Одесса

Аркадий Гердов
Я ей говорю: - Что ты из меня хочешь? Я десять лет молчал, я могу сказать? Тем более, сейчас на дворе гласность.

Она смотрит на меня, как ювелир на старую пуговицу, и молчит. И от нее начинает идти жар, как от той домны перед взрывом.

- Давай скажи, - говорит она, - только быстро. У меня - дела.

Я знаю ее дела. И я хочу сказать про Леньку из гастронома, и про райкомовского в "волге", и про длинного с парохода, который ходит по городу в детских штанишках, а по русски знает только "бекицер". Но я молчу. Молчу, как тот оторванный якорь зарывшийся в донный ил. Молчу, как молчал все эти паскудные годы, и затеваю жуткий скандал про вчерашний кефир, который она забыла сунуть в холодильник.

- Что у тебя в голове, что? - бешено ору я, - чем ты там можешь помнить?

И она уходит со своей акульей улыбкой, а я выхожу на бульвар читать эти гласные газеты. Теперь начались такие газеты, что интеллигентному человеку иногда не стыдно и почитать.

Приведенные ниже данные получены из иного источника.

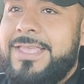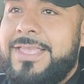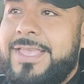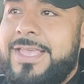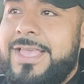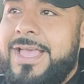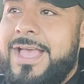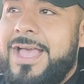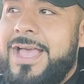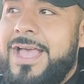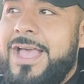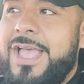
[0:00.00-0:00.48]

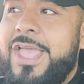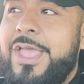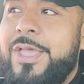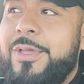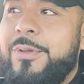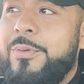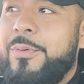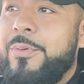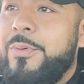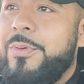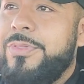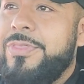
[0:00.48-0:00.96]

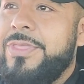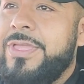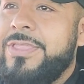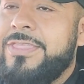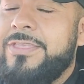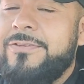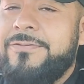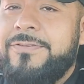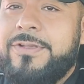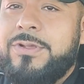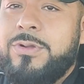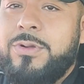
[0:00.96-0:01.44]
and the
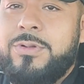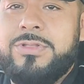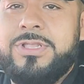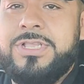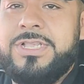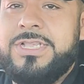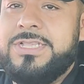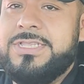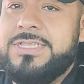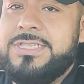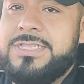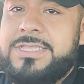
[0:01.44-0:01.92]

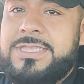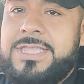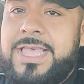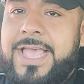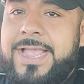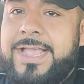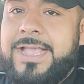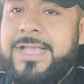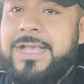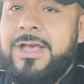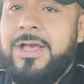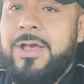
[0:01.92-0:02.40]
difficulties
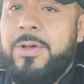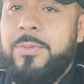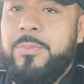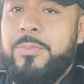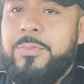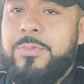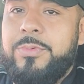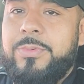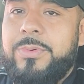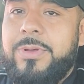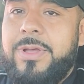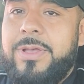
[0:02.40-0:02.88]
that
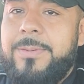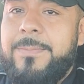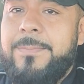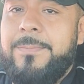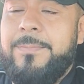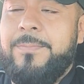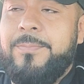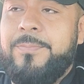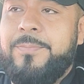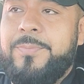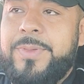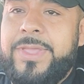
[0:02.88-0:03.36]
come
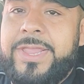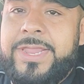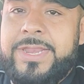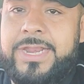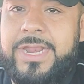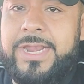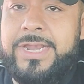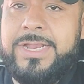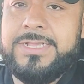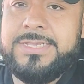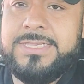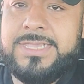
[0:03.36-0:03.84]
being
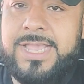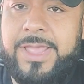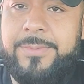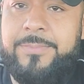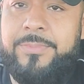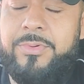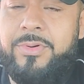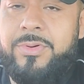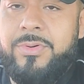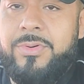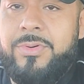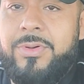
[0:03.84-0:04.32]
a
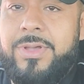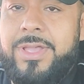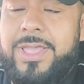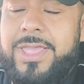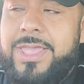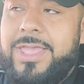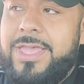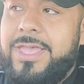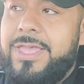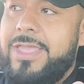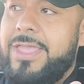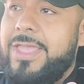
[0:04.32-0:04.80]
disciple
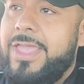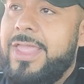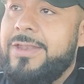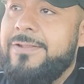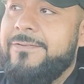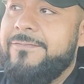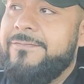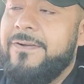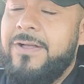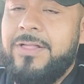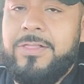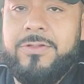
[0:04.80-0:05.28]
and
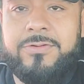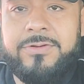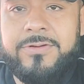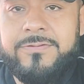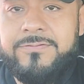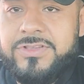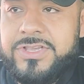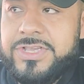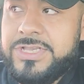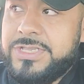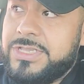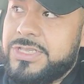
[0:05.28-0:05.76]
a follower of
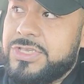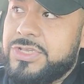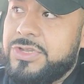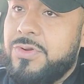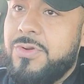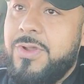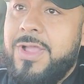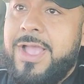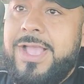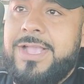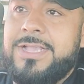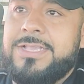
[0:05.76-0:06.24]
Jesus
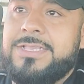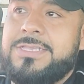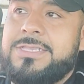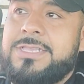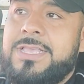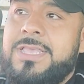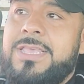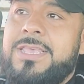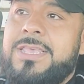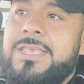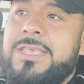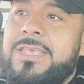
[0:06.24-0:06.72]
Christ,
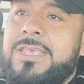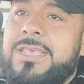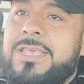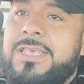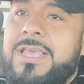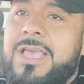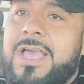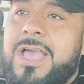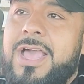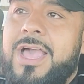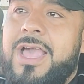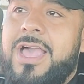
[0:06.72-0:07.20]

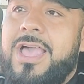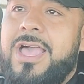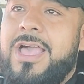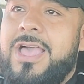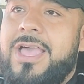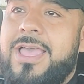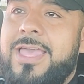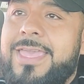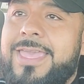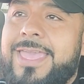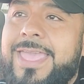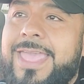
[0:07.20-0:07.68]

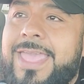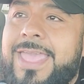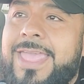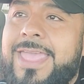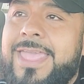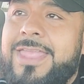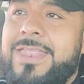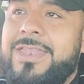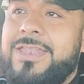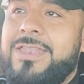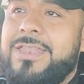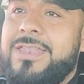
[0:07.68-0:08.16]

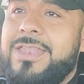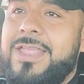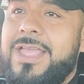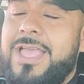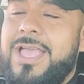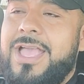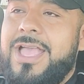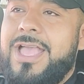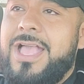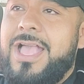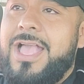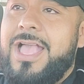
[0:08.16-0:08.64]
and
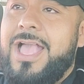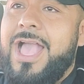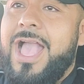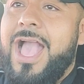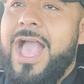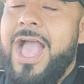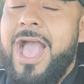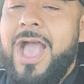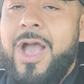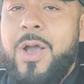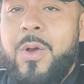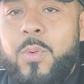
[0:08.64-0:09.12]

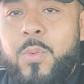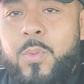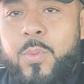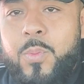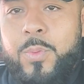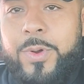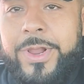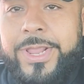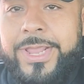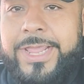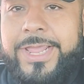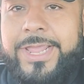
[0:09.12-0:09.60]
how
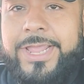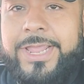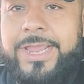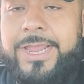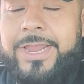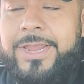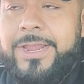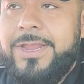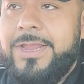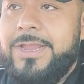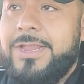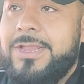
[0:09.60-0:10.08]
we
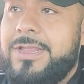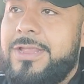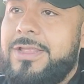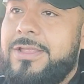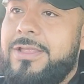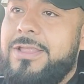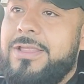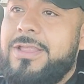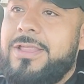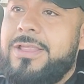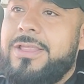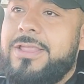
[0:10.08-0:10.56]

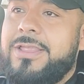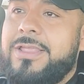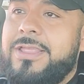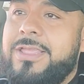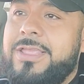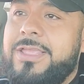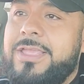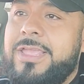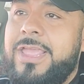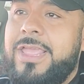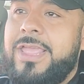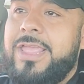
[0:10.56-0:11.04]

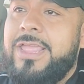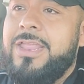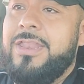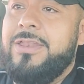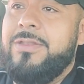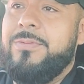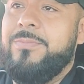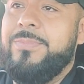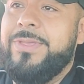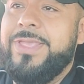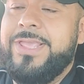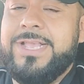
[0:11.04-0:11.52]

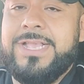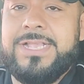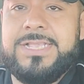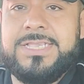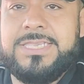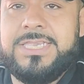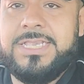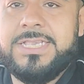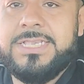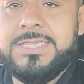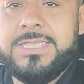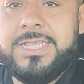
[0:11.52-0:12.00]
can be
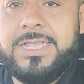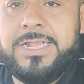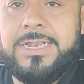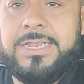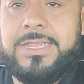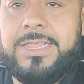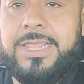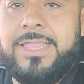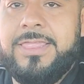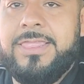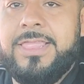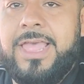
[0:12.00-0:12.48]
consistent
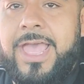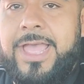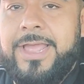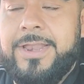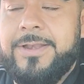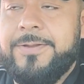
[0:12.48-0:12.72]
in that.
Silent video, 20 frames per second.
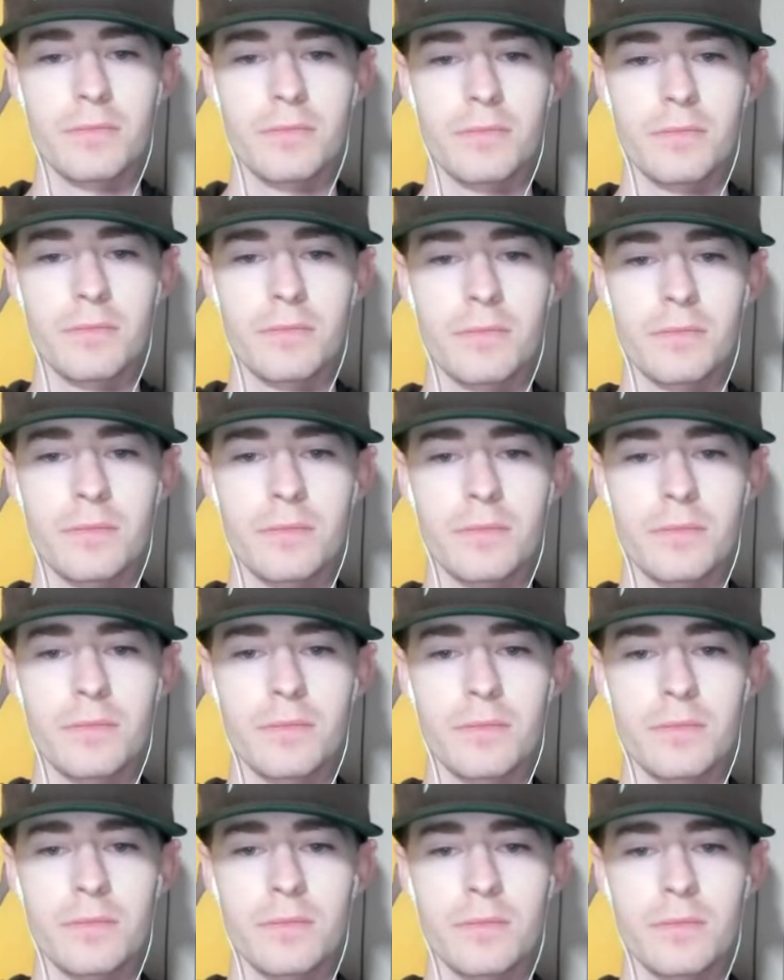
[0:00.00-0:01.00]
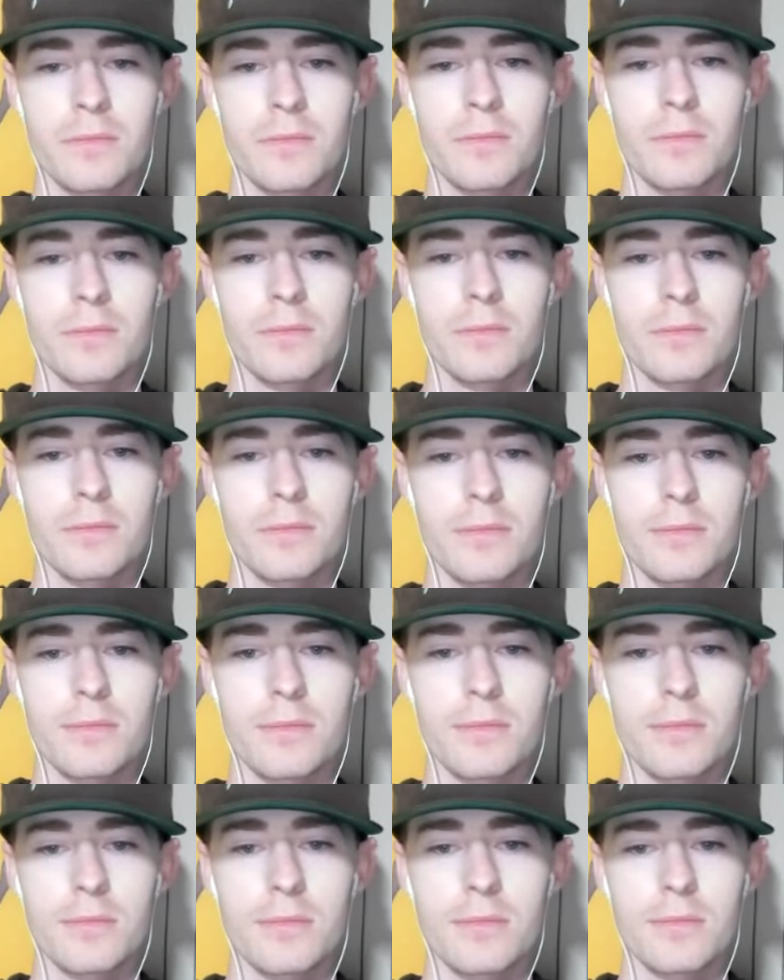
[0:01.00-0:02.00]

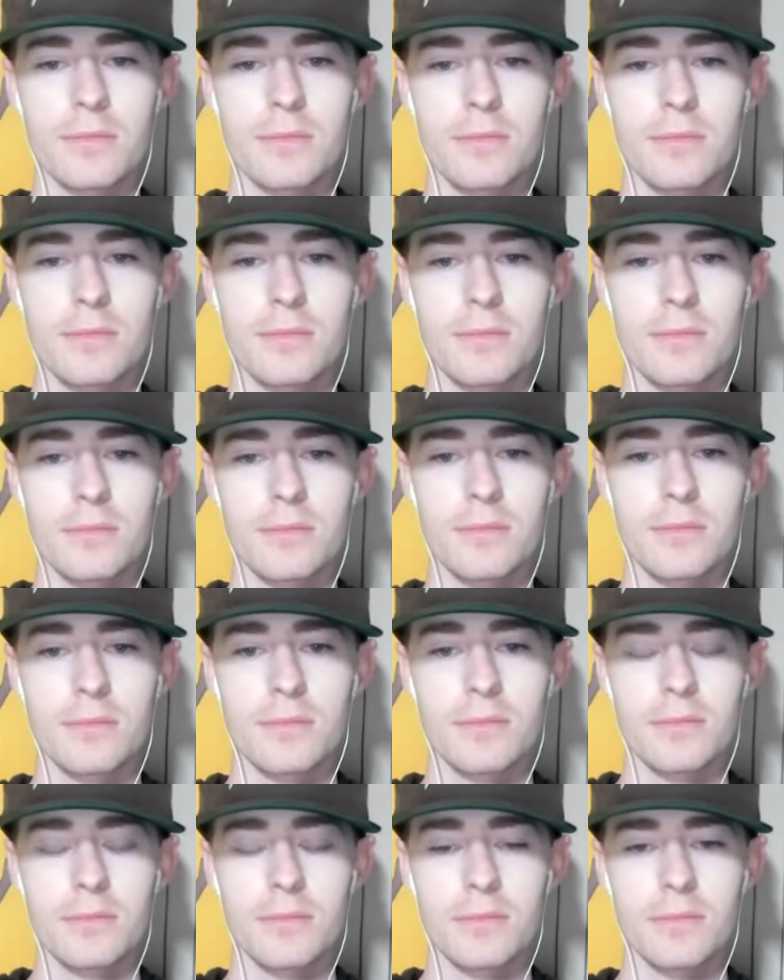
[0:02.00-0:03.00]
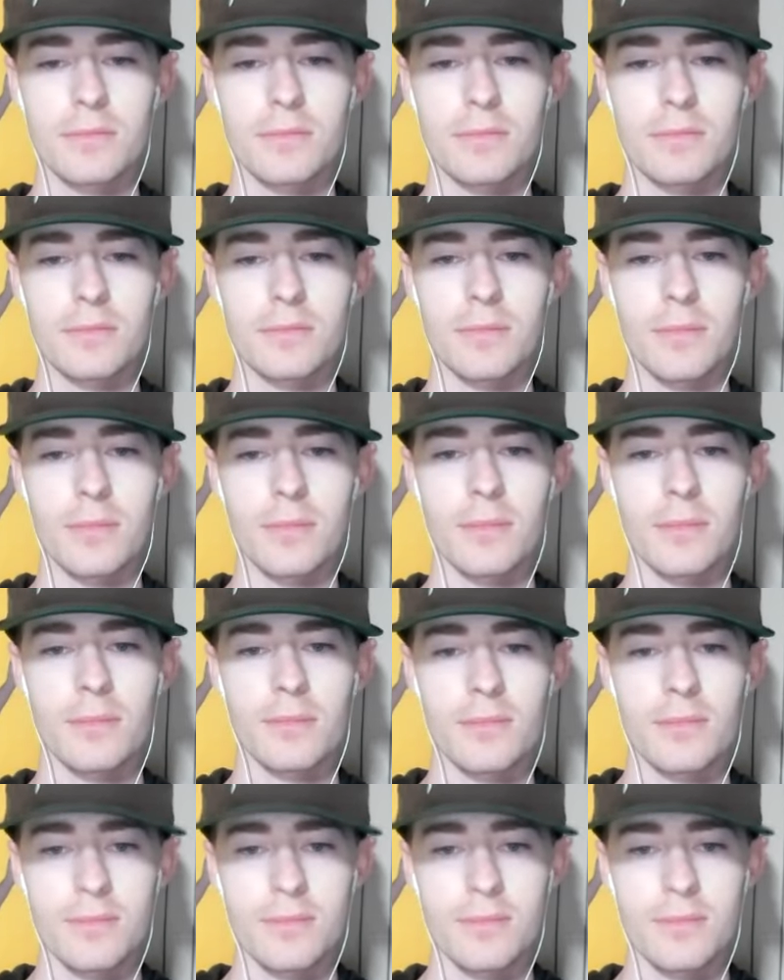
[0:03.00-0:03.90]
The person shown says nothing.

И вот я на солнышке читаю эти газеты, как какой-нибудь академик, которому больше нечего делать, и удивляюсь этой гласности и вижу, что на той стороне, где тень, идет она и с ней тот верзила в своих поносных штанишках. И тут я начинаю смеяться, как сумасшедший. На меня смотрят люди, а я корчусь от хохота, как бычек на сковородке, потому что, вдруг, понимаю, что вся эта наша газетная гласность - тот самый скандал за вчерашний кефир. И я смеюсь. И от этого дикого смеха из моих глаз текут слезы, а люди не понимают. Они не понимают, что можно вычитать в газете, чтобы впасть в такой дурацкий хохот. А что я могу им объяснить? Смеюсь я или плачу? Так я и сам не знаю.